Now, multihoming context is exchanged.

After that, the host tries to establish a new flow from 2001::1 to 2002::B2; unless there is reservation, it could end up picking "1" as well, which could create issues when either 2002::B1 or 2002::B2 fails because the flow labels overlap.

Hm this isn't how current implementations work. They pick a more or less random flow label for each new session. This is encouraged because it makes for better hash bucket utilization in boxes that want to do something useful with the flow label.


For multihoming, we would probably want to use the same flow label instead in order to reuse a previously established context. If having all sessions between two hosts use the same flow label is undesirable, it may be necessary to tie the multihoming state to ranges of flow labels rather than a single one...

Of course, there is still a race condition between the communication is established and the multihoming context is set up -- there's no way to do the reservation for destination locators before you know which ones they are.

Ok so you're saying a user visits a website at www.ietf.org and the html links to an image on images.ietf.org, both have addresses 2001::1 and 2002::2 and due to DNS load balancing the session to www uses 2001::1 and the one to images 2002::2. Then, when the sessions are set up with the same flow label for each, the shim does its thing and...? The sessions will be merged into a single association so there isn't a problem, I'd think. Rather the opposite: normal behavior would 99.9999% (yes I counted the nines) sure result in two different flow labels but now there is one association with two flow labels... But that shouldn't be too problematic.


In any event, you wouldn't want to reuse the same flow label any time soon irrespective of the addresses.

The question is whether we absolutely, positively need to be able to determine which association a packet belongs to based on addresses and the flow label, or that it's just a very good guess that may turn out wrong in later steps.
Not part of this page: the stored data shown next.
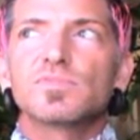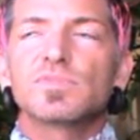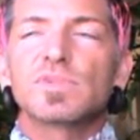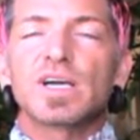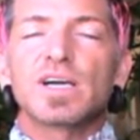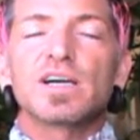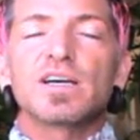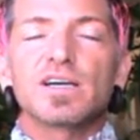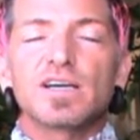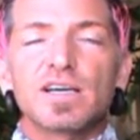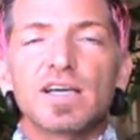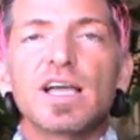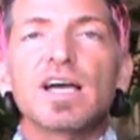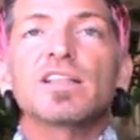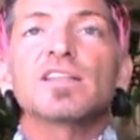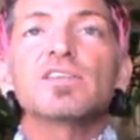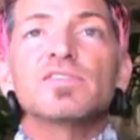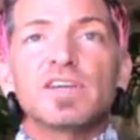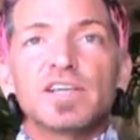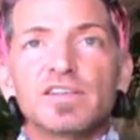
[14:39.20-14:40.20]
that
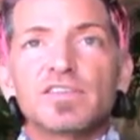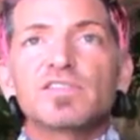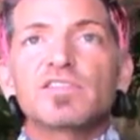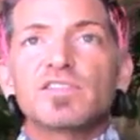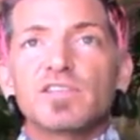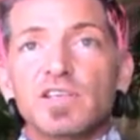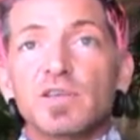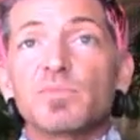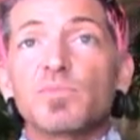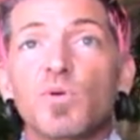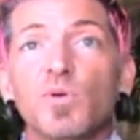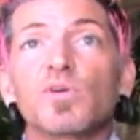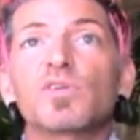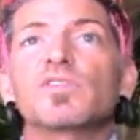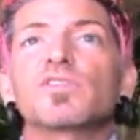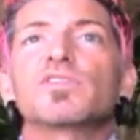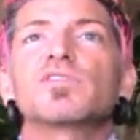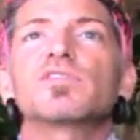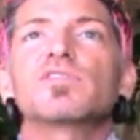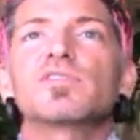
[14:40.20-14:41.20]
elevates the
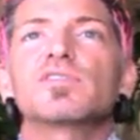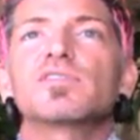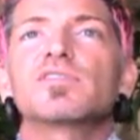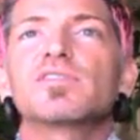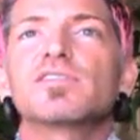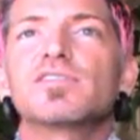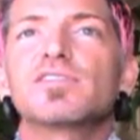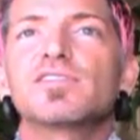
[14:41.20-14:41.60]
importance.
I.e., the machine may have 1000 sessions open, and being able to narrow down which session a packet belongs to by looking at the flow label to two or three of those is probably good enough. If so, then having the source cycle throough the entire flow label space without even managing collisions with existing sessions would be enough.

This is a good point, and I don't recall seeing it in the draft.

However, I would be interested in hearing if you have ideas what the protocol should do after narrowing the flow label down to 3 or 4. How does it disambiguate further from those 3 or 4? Would you rely on the implementation taking a peek at (say) layer 4 headers or some other information?

There are two obvious options:

1. The flow label is relevant regardless of the addresses: this can't work because of the possibility of clashes with flow labels in unrelated packets
2. The flow label is only relevant with certain source/dest address combinations: but what's the additional benefit of the flow label here, we can demultiplex on the addresses


I guess the only way the flow label could be useful is as a last resort to correlate packets with unknown addresses to existing sessions. But this is insecure, so we need to trigger some kind of negotiation to get to know the unknown addresses. This could still be somewhat useful because if we're 99% sure who we're talking to we can do a one RTT challenge/response rather than something more involved.

Or maybe I'm just going down the wrong path here... Why do we need a bit in the IP header again?